Reproduce only this range: the line holding "[10:26.13-10:27.19]" through the last line of the data below, both included, exactly, with no pictures.
..........
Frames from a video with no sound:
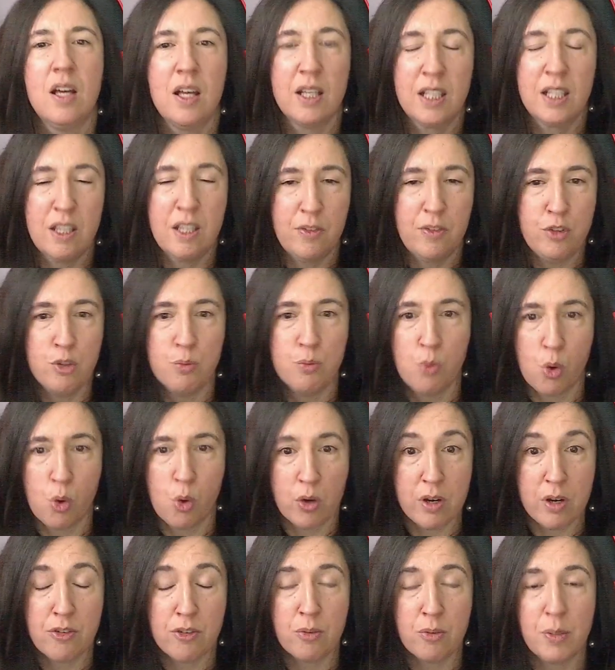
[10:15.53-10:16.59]
give you
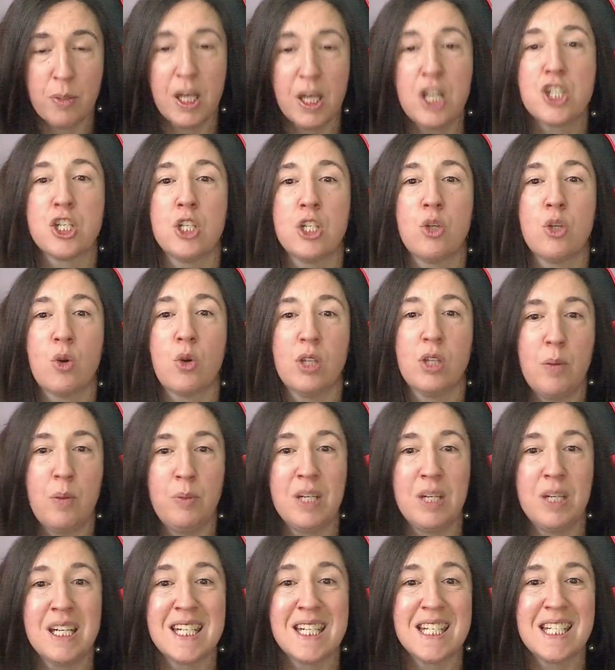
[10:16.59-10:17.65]
more information, or let
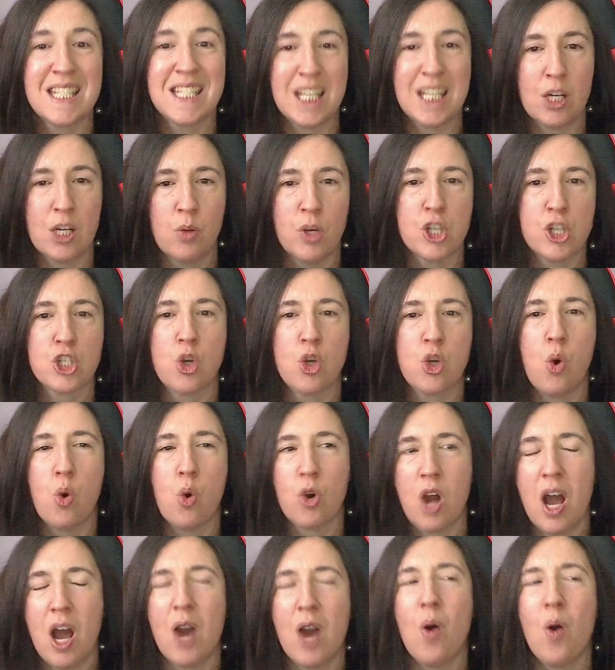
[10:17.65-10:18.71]
me distinguish,
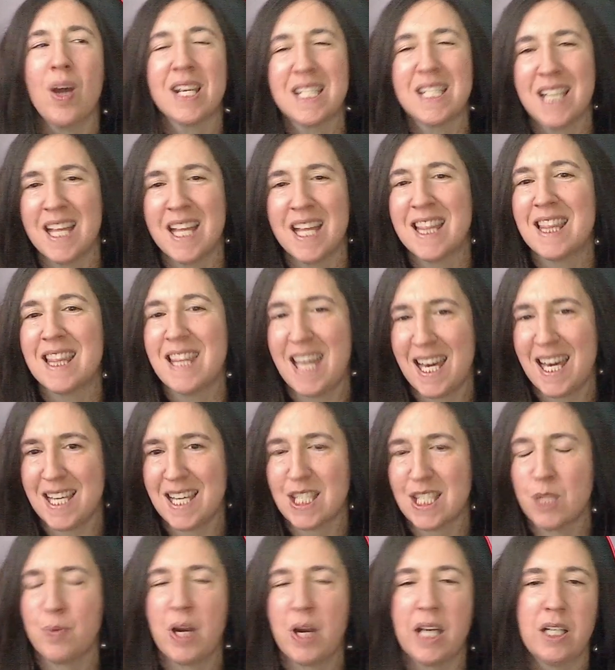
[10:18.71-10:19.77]
or, oh, I said
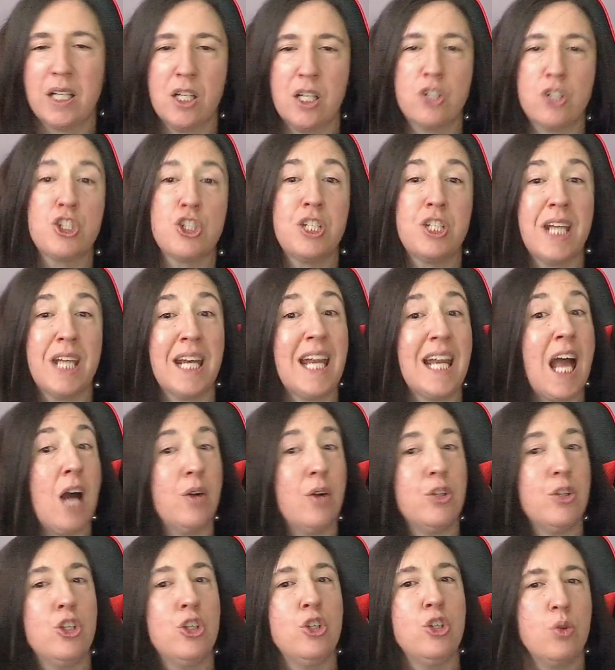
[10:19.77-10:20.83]
this, but I could understand how
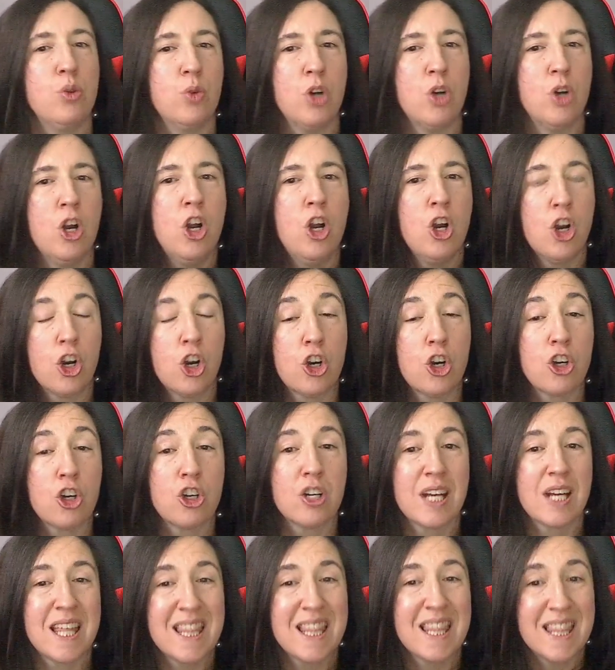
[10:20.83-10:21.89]
you
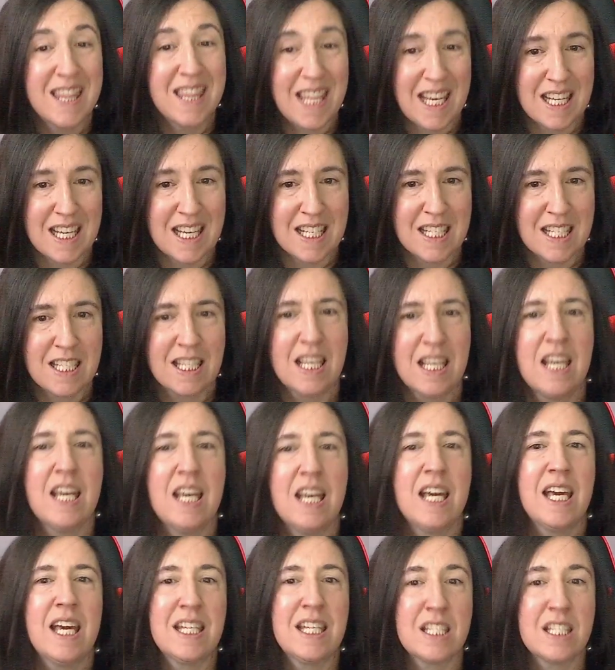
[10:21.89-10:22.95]
heard this
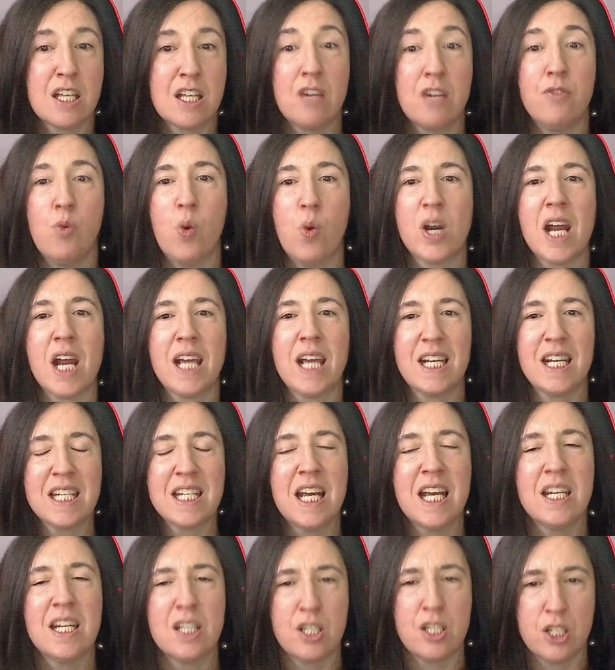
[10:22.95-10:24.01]
instead of what I
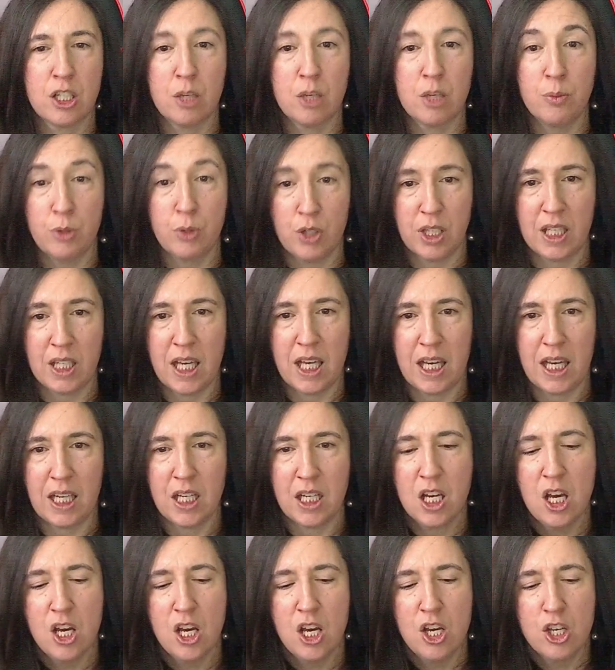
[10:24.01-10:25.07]
intended to communicate.
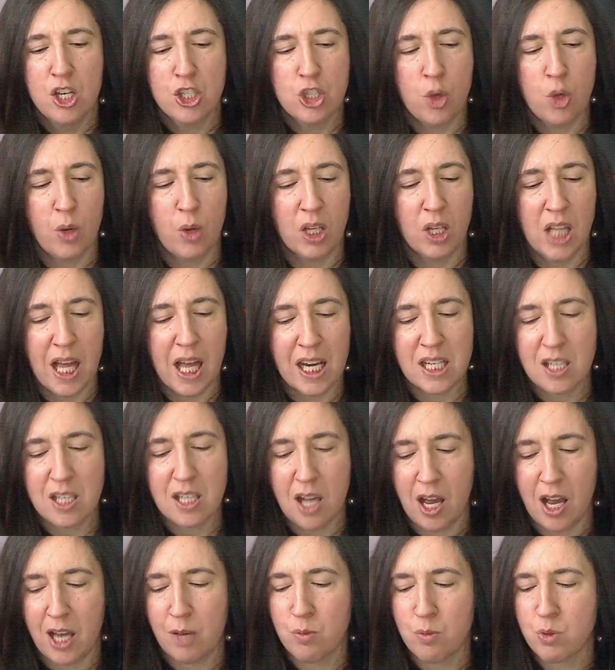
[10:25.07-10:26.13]
So a lot of
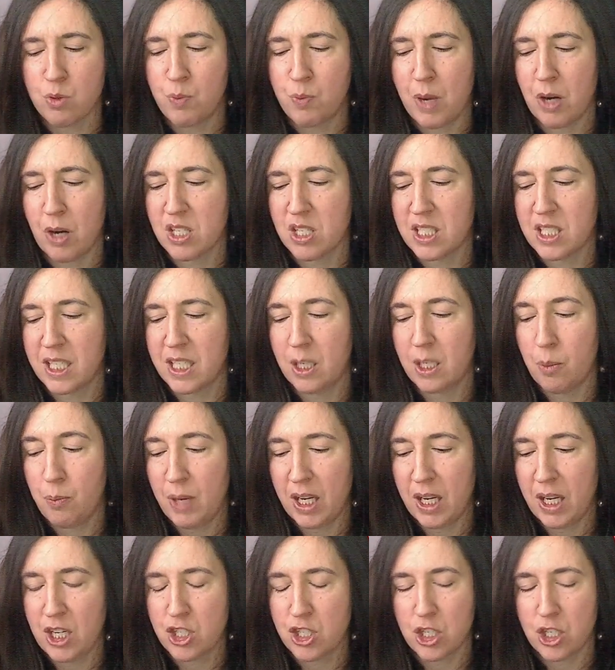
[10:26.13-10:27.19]
times parents get
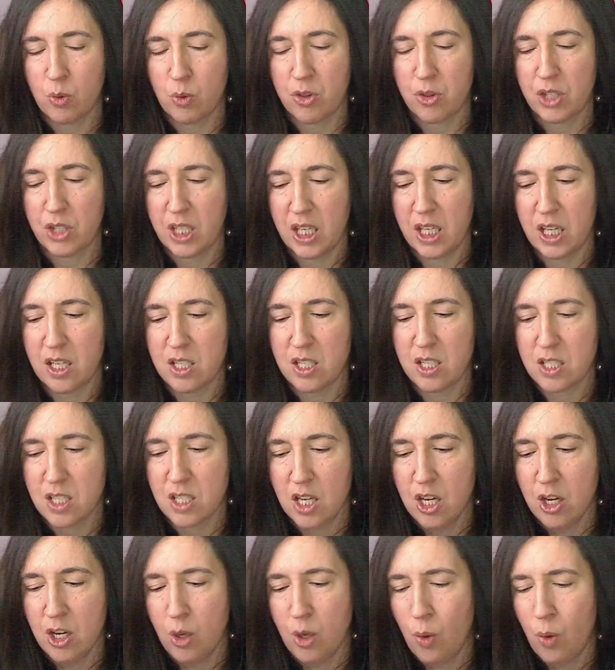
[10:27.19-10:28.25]
impatient with kids
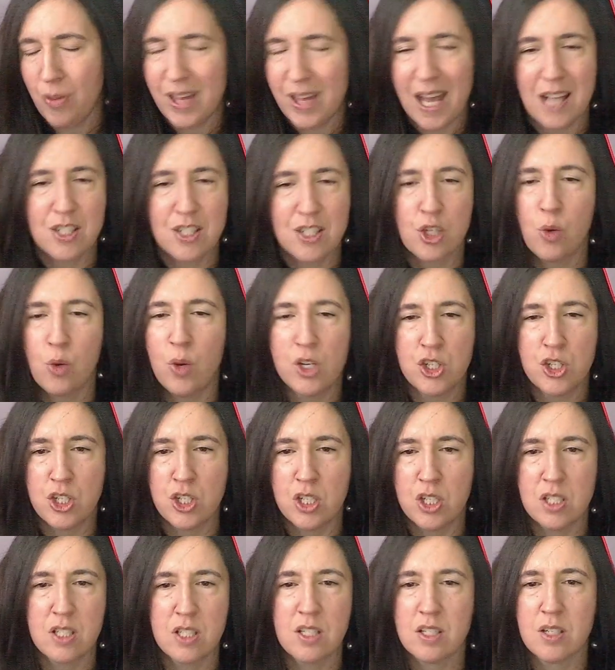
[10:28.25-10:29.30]
when they ask
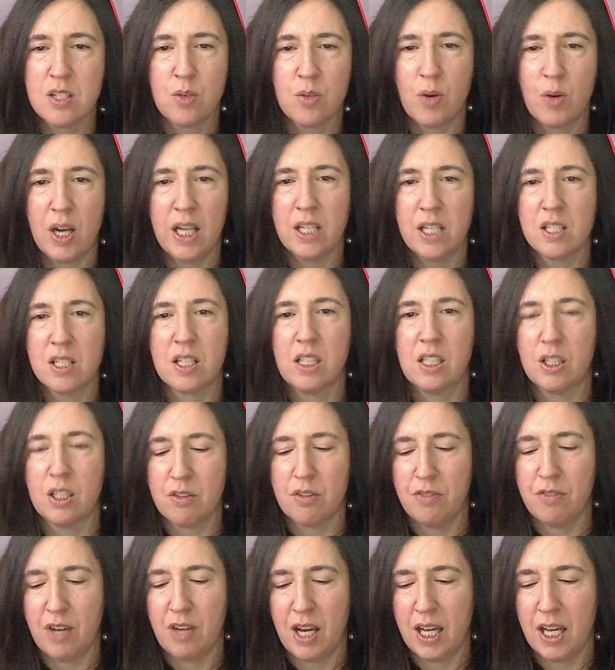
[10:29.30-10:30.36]
questions, right, to
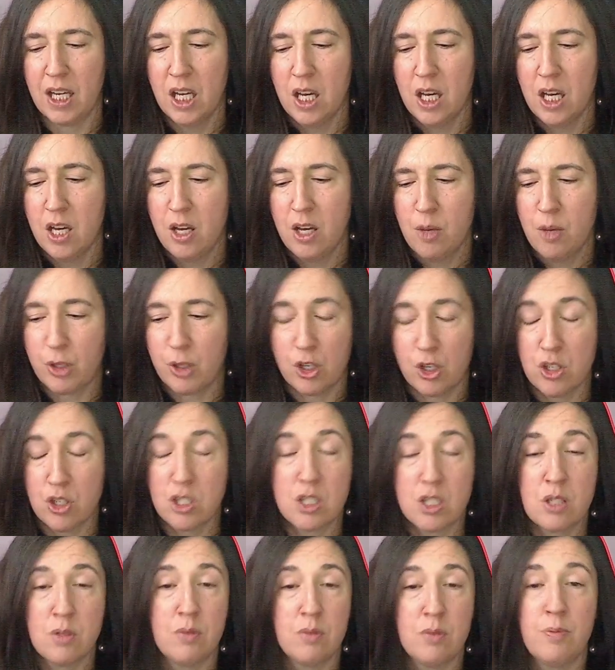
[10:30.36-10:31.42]
clarify,
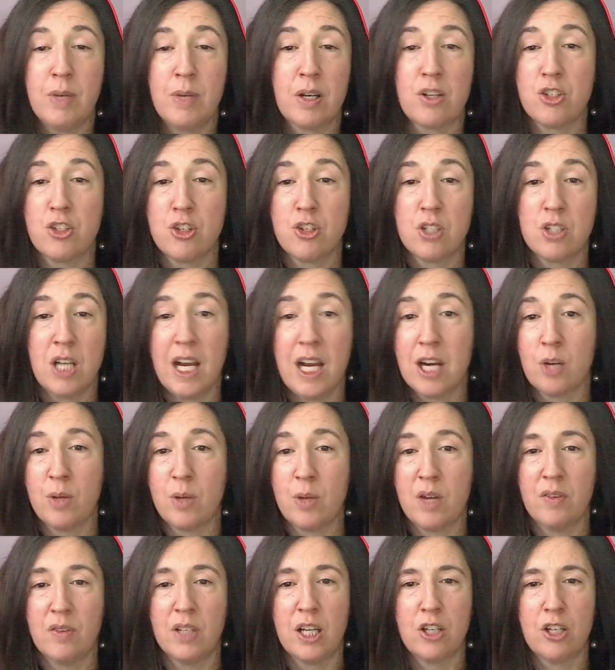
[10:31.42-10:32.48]
because parents are tired. We
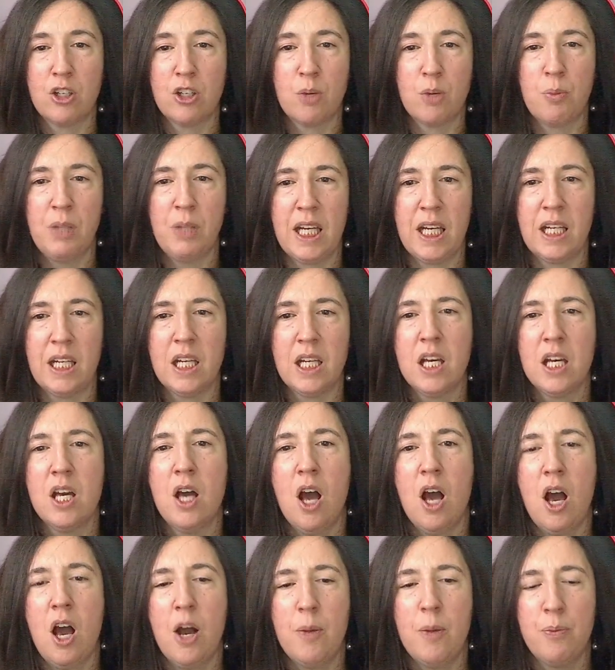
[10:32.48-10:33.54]
have a lot on our plate.
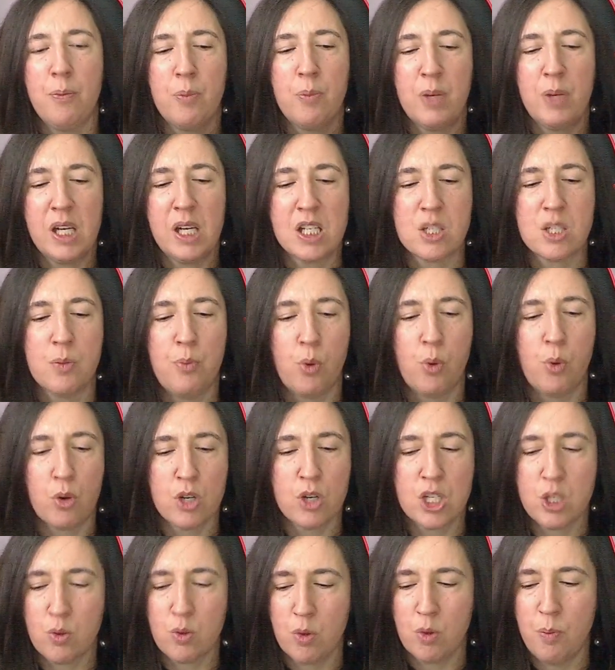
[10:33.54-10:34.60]
But it's
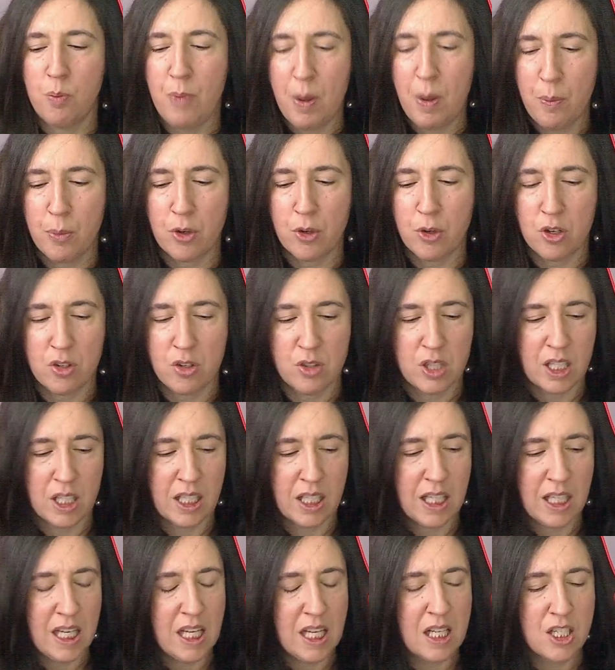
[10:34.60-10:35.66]
important to remember the
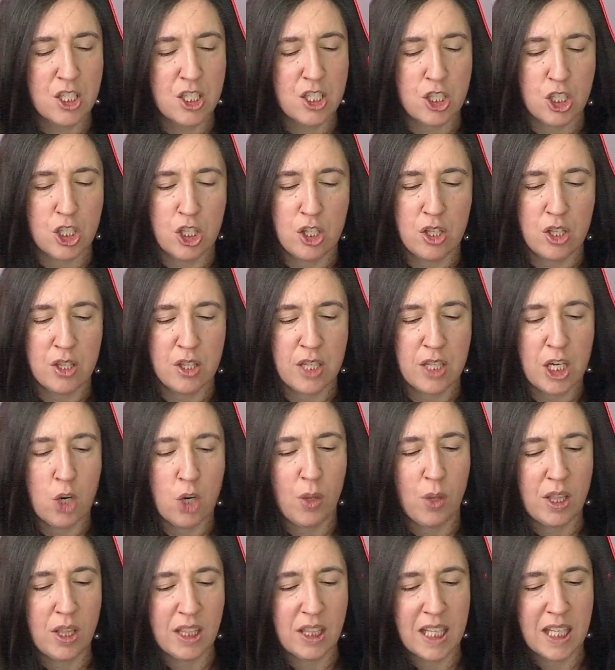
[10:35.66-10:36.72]
kids, they
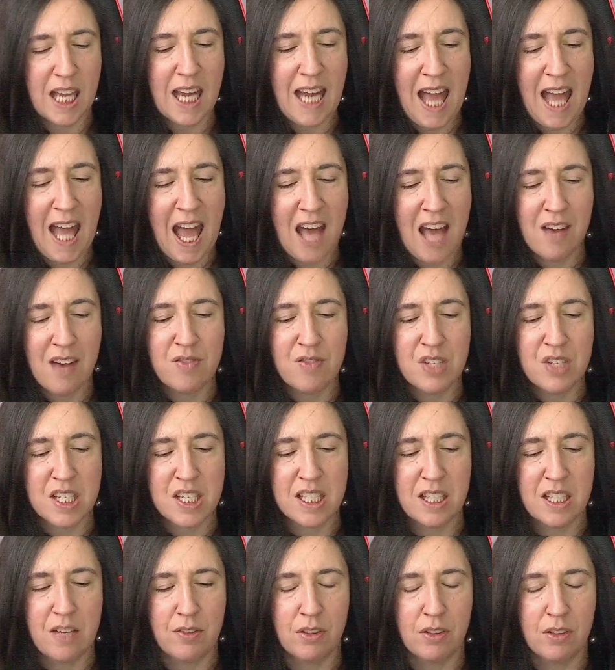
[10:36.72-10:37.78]
don't yet have this
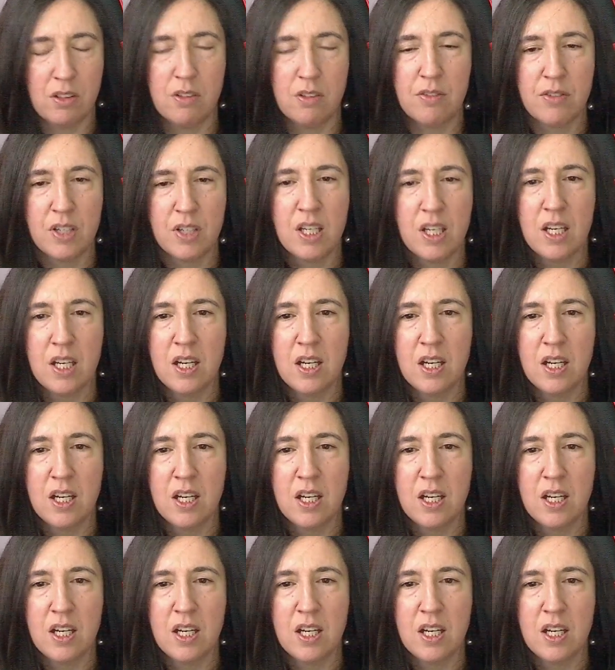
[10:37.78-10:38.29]
level of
..........
Solution to the problem.
[10:26.13-10:27.19]
times parents get
[10:27.19-10:28.25]
impatient with kids
[10:28.25-10:29.30]
when they ask
[10:29.30-10:30.36]
questions, right, to
[10:30.36-10:31.42]
clarify,
[10:31.42-10:32.48]
because parents are tired. We
[10:32.48-10:33.54]
have a lot on our plate.
[10:33.54-10:34.60]
But it's
[10:34.60-10:35.66]
important to remember the
[10:35.66-10:36.72]
kids, they
[10:36.72-10:37.78]
don't yet have this
[10:37.78-10:38.29]
level of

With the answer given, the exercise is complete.